How many of you out there associate cardio workouts to weight loss? Many people do, and it's true. Simply put, you will lose weight if you do cardio. Therefore, people tend to hit those machines full force. And that's great, because when the adrenaline kicks in and the motivation is in high gear, that will tend to carry you. But when the novelty wears off, and when the progess isn't what you expected, or you just simply get bored, then what?
The #1 thing to remember when deciding to take on a workout regimen is to vary it! For example, if you do the treadmill everyday, running 5.0 miles per hour (mph) on a 5% incline, you may notice a change in your body.
It could be that your clothes are starting to feel looser, or that there is more definition in your legs. But if you keep that up, several months down the line, you may notice the progress tapering off. So you begin to wonder why. "Am I not working as hard?" "Am I doing something wrong?"
In reality, it's natural for a body to "plateau," meaning the strength stalled and the exercises stopped increasing. The human body is incredibly effective at adapting to change so the key here is to constantly change up your routine, intensity, and duration. So for example, if you use the treadmill, one day you can increase the speed and keep the incline at a bare minimum for about 15 minutes.
The next day, you can do intervals, meaning you can increase the speed for a few minutes, then decrease the speed for a few minutes. On day three, you can raise the incline significantly, but just walk it, to get your legs and body used to that position. Then increase the speed and duration slightly if you feel ready. There really are many many ways to vary a workout on any type of cardio machine.

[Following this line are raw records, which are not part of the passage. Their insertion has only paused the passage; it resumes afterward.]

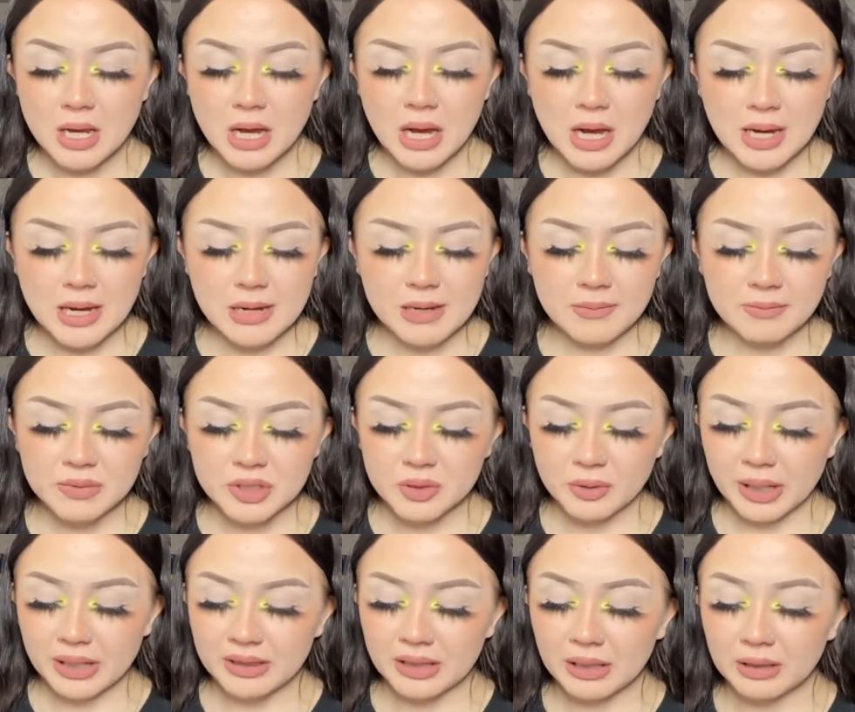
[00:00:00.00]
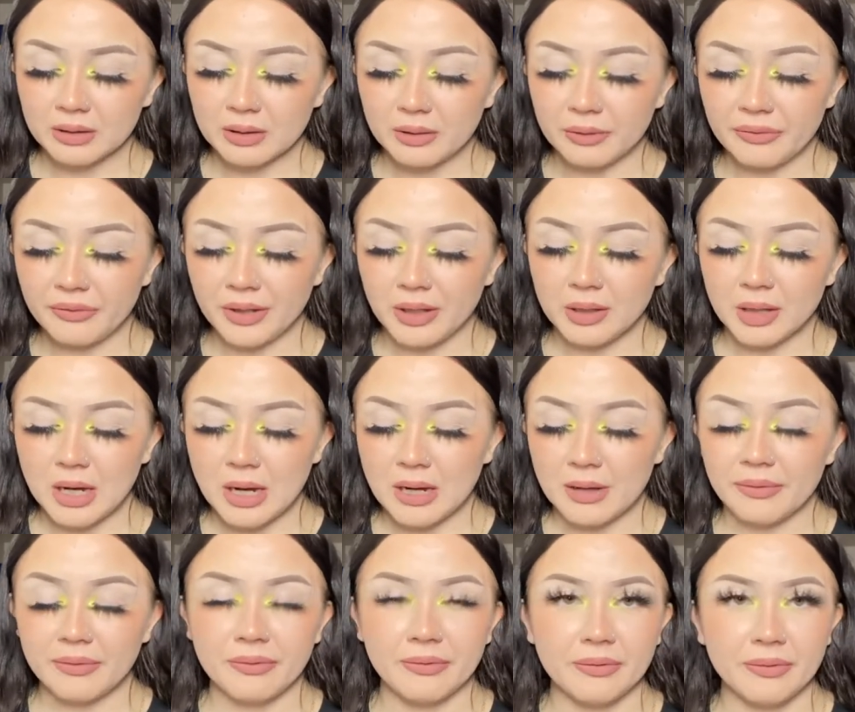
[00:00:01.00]
Um, do I think they'll fall
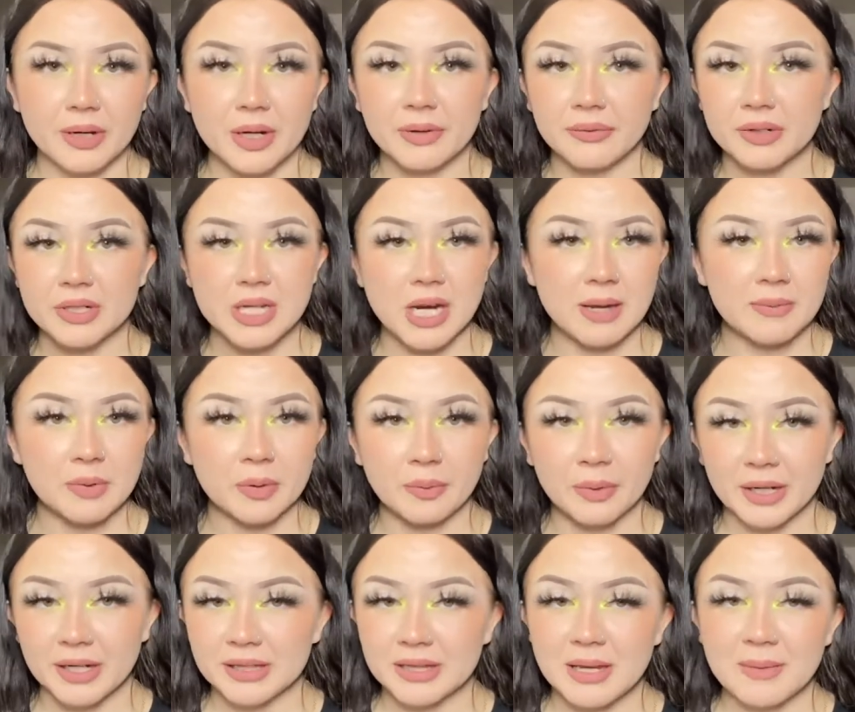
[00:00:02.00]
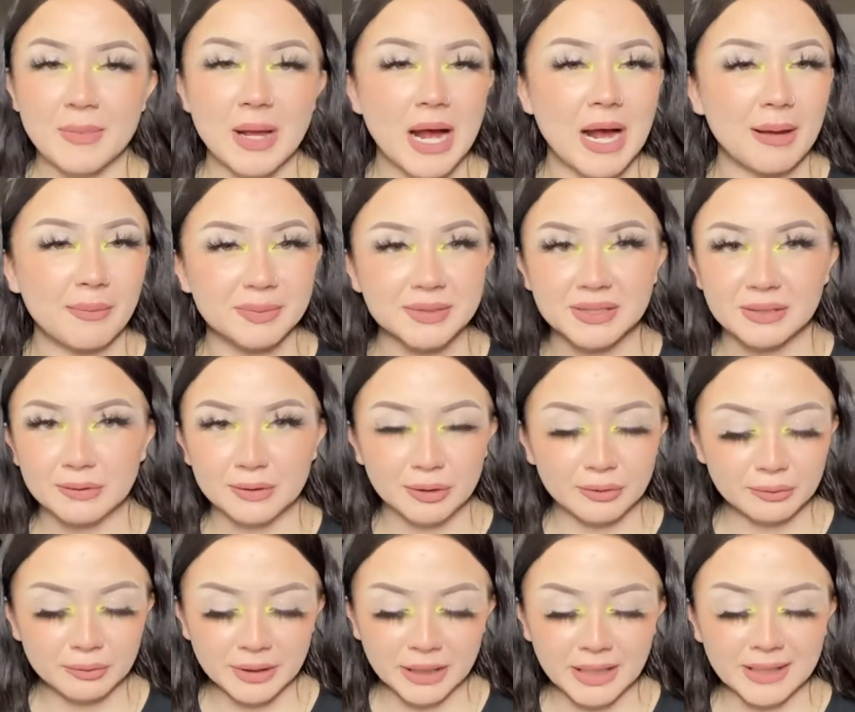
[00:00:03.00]
off over time of wearing them?
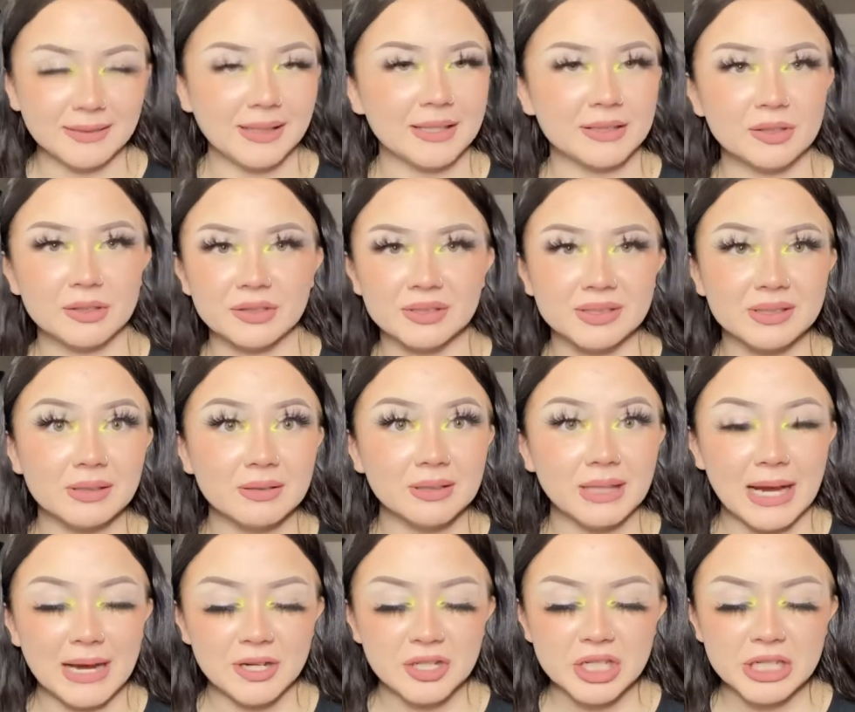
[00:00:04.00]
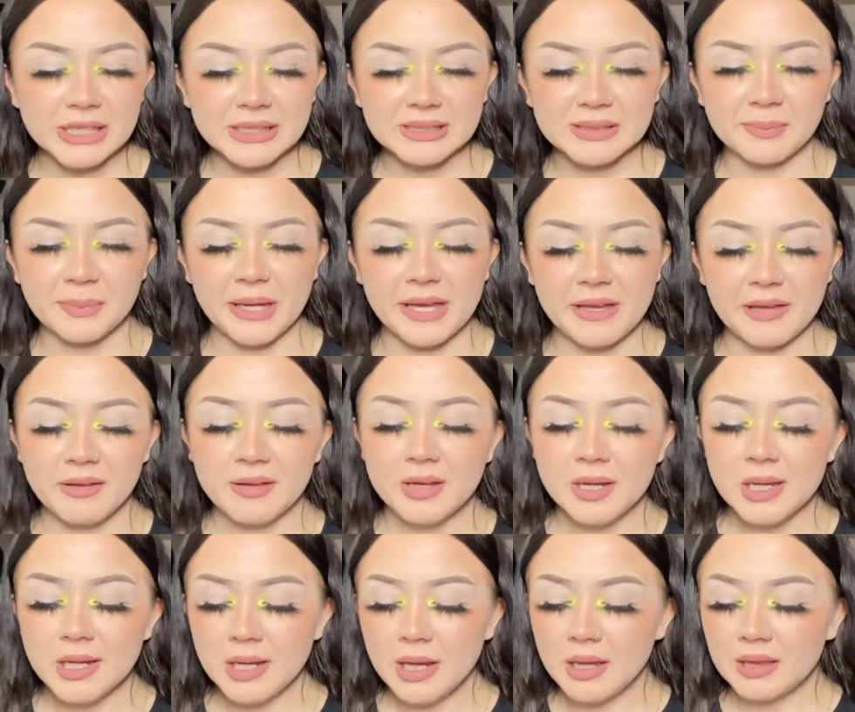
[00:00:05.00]
Absolutely. Like, they're still lashes, but
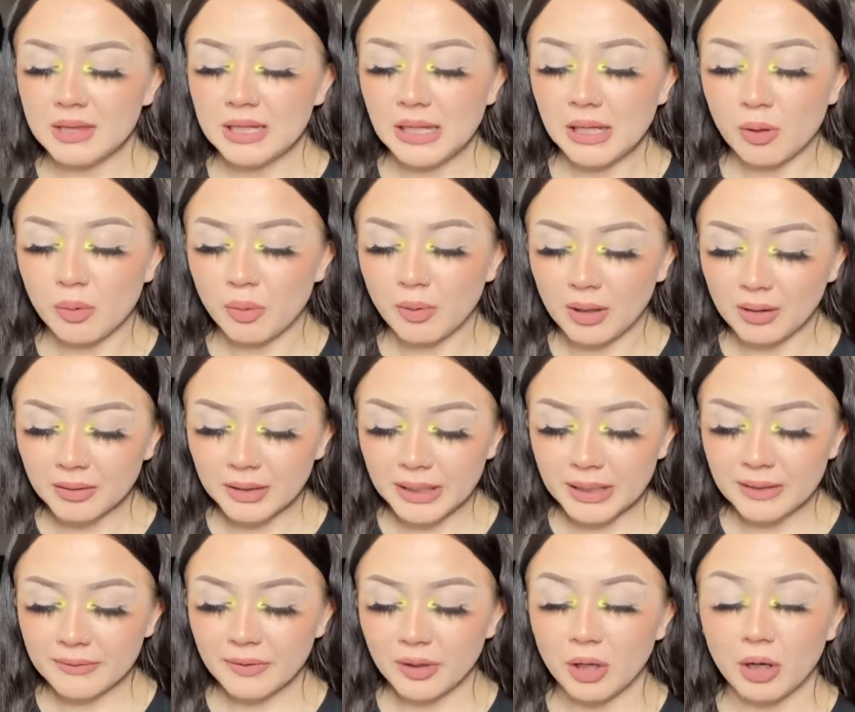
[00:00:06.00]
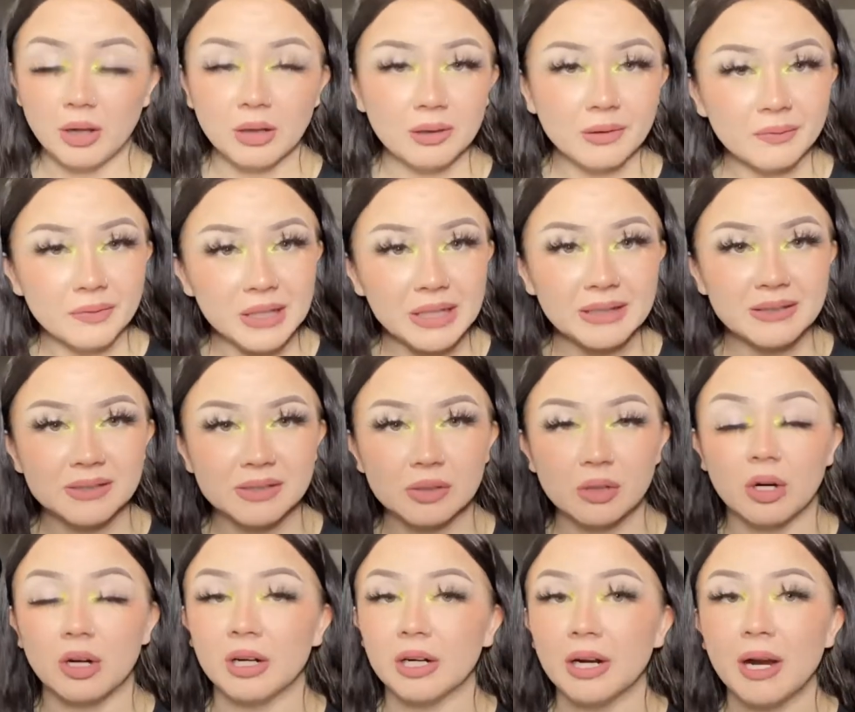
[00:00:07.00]
the quality of all of these
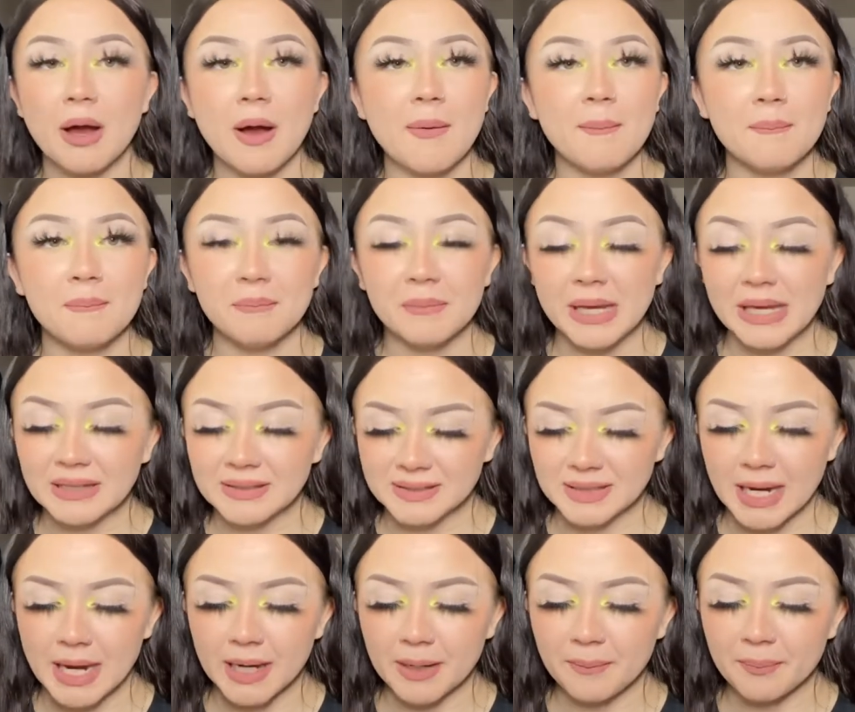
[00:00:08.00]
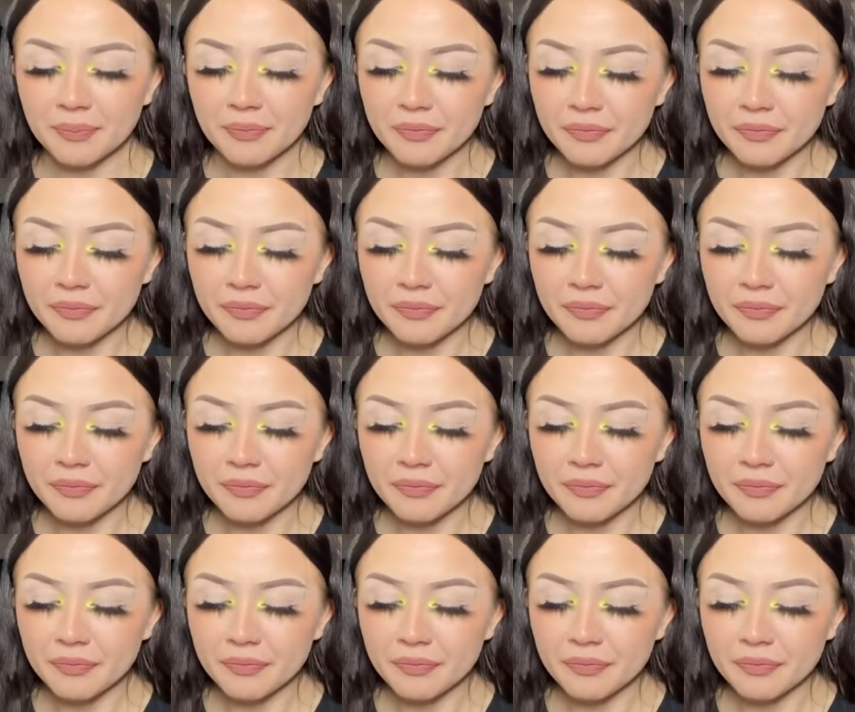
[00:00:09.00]
are amazing.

On the other hand, you may detest cardio machines just for the simple fact that they are "boring." If you fall into that category, don't despair. You are not alone! Many people fail at their attempt to achieve cardio fitness simply because they are bored. If that's the case, try going outdoors. That can be just as effective, plus you get the benefits of breathing the fresh air.

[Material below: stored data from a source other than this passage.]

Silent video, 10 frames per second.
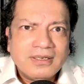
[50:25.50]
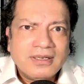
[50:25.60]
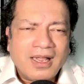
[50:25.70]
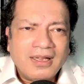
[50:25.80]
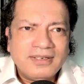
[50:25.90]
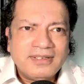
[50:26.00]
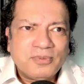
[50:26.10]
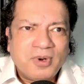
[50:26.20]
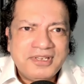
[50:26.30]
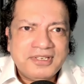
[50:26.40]
And
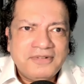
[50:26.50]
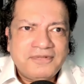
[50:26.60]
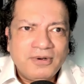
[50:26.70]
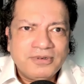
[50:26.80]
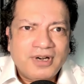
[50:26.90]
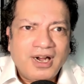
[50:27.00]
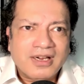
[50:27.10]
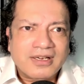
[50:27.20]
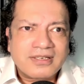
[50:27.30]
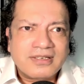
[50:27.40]
once I found
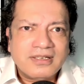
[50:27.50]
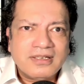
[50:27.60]
Christ,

You can vary your workout outside just as effectively as if you were to be on a machine. You can walk, brisk walk, jog, stride and/or sprint. You can do a walk/jog combination one day. A jog/sprint combination the next day. There are many different combinations you can put together to keep "tricking" your body into thinking its doing something new, whether you are using a machine or utilizing the fresh outdoors. So get motivated, change it up, stay safe, and have fun!